=== Problem requirements ===
Pictures aside, repeat the whole listing word for word.
(Record set Opens)
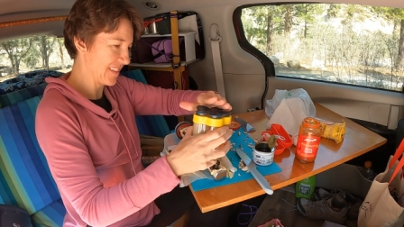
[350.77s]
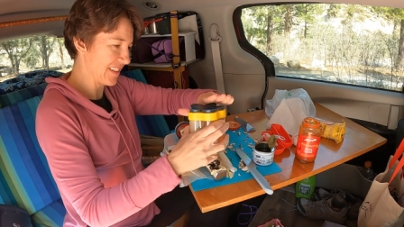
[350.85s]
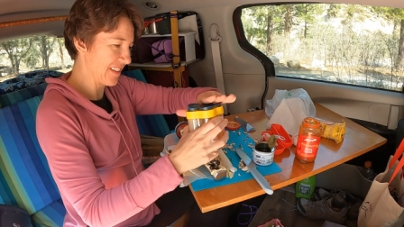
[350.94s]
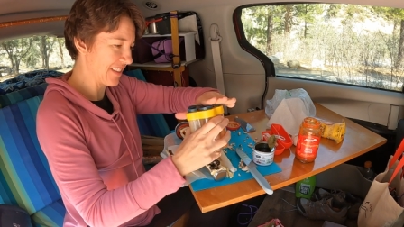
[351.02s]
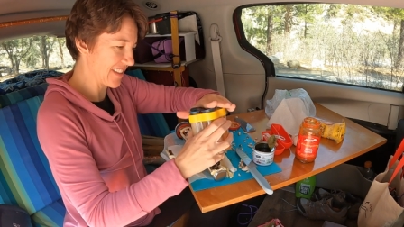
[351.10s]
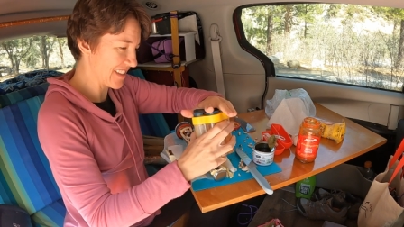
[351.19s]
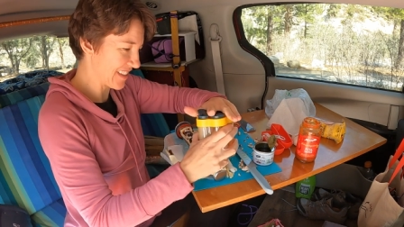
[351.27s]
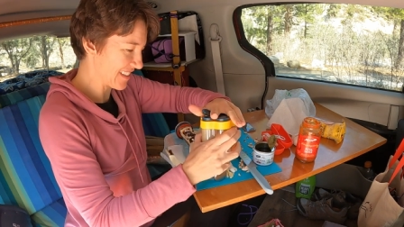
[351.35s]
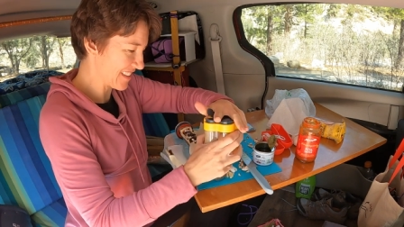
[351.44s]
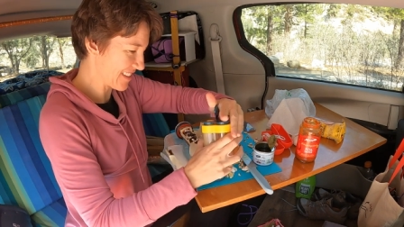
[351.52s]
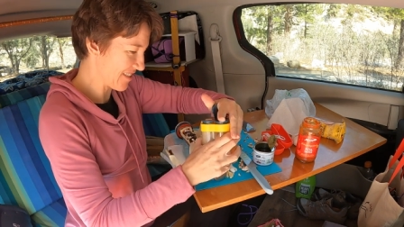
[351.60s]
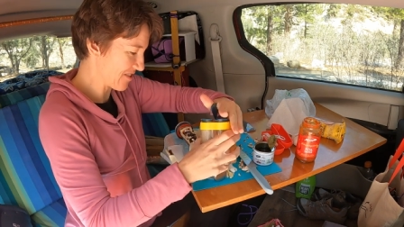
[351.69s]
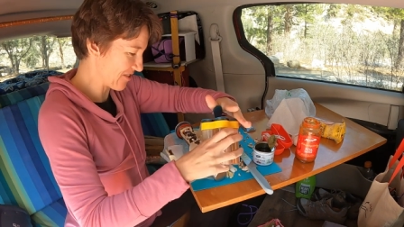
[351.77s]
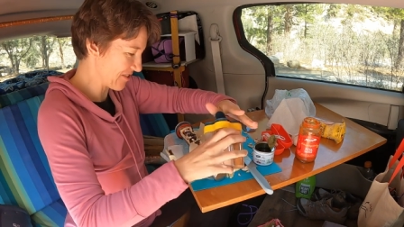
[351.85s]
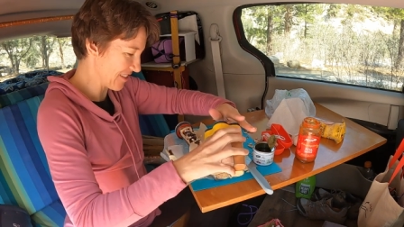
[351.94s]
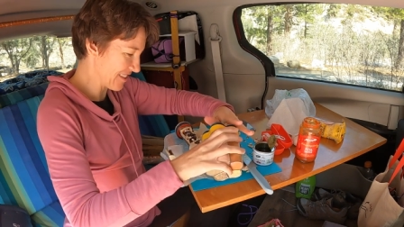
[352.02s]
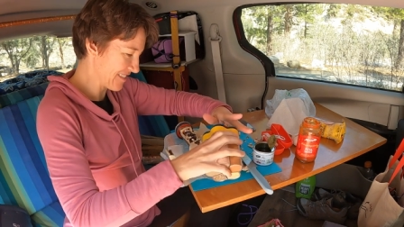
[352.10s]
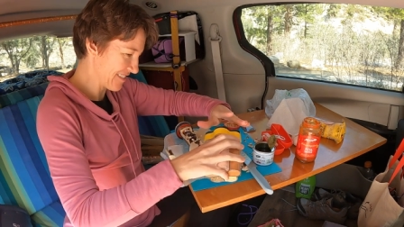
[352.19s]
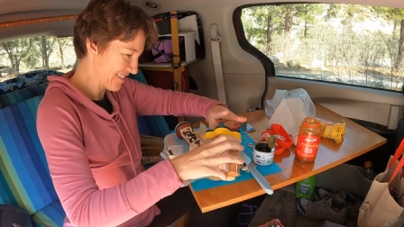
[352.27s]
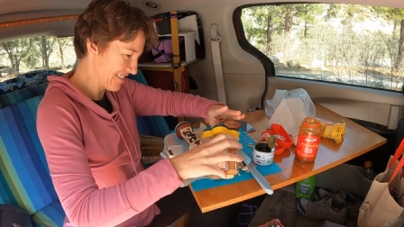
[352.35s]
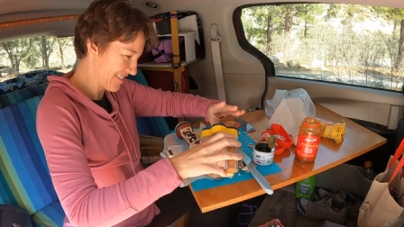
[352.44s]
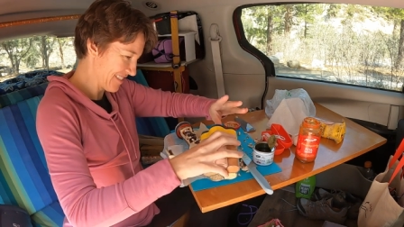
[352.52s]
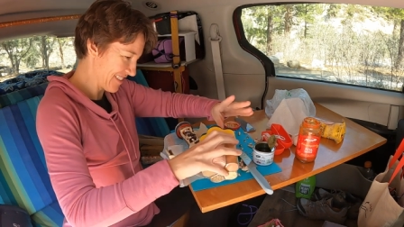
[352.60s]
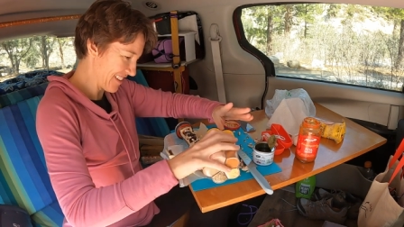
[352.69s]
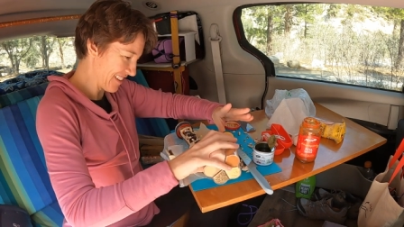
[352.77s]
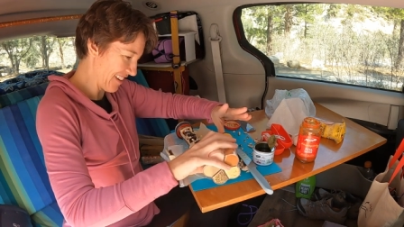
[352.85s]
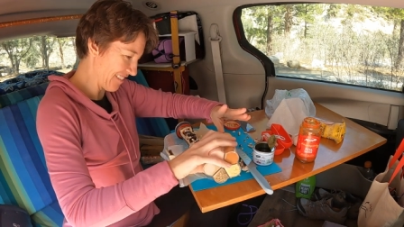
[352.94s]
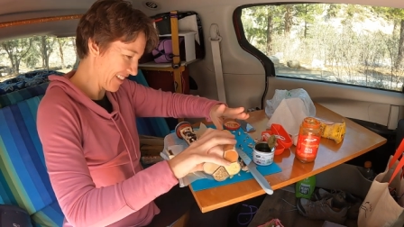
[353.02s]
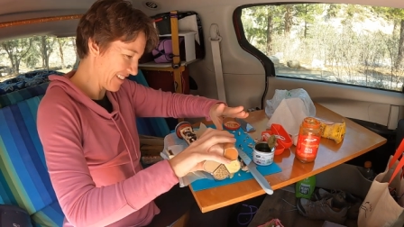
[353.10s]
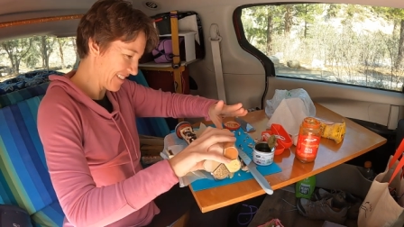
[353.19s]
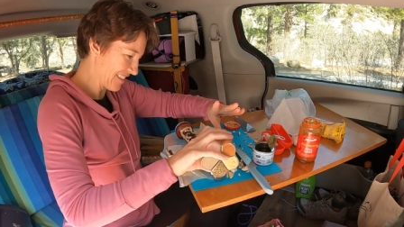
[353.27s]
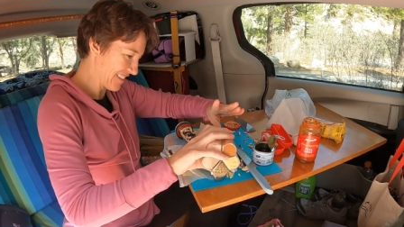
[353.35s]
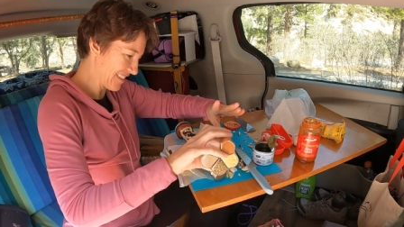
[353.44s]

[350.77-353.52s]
Oh, this thing is so cool. Love it.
(Record set Closes)
=== Task answer ===
[350.77s]
[350.85s]
[350.94s]
[351.02s]
[351.10s]
[351.19s]
[351.27s]
[351.35s]
[351.44s]
[351.52s]
[351.60s]
[351.69s]
[351.77s]
[351.85s]
[351.94s]
[352.02s]
[352.10s]
[352.19s]
[352.27s]
[352.35s]
[352.44s]
[352.52s]
[352.60s]
[352.69s]
[352.77s]
[352.85s]
[352.94s]
[353.02s]
[353.10s]
[353.19s]
[353.27s]
[353.35s]
[353.44s]

[350.77-353.52s]
Oh, this thing is so cool. Love it.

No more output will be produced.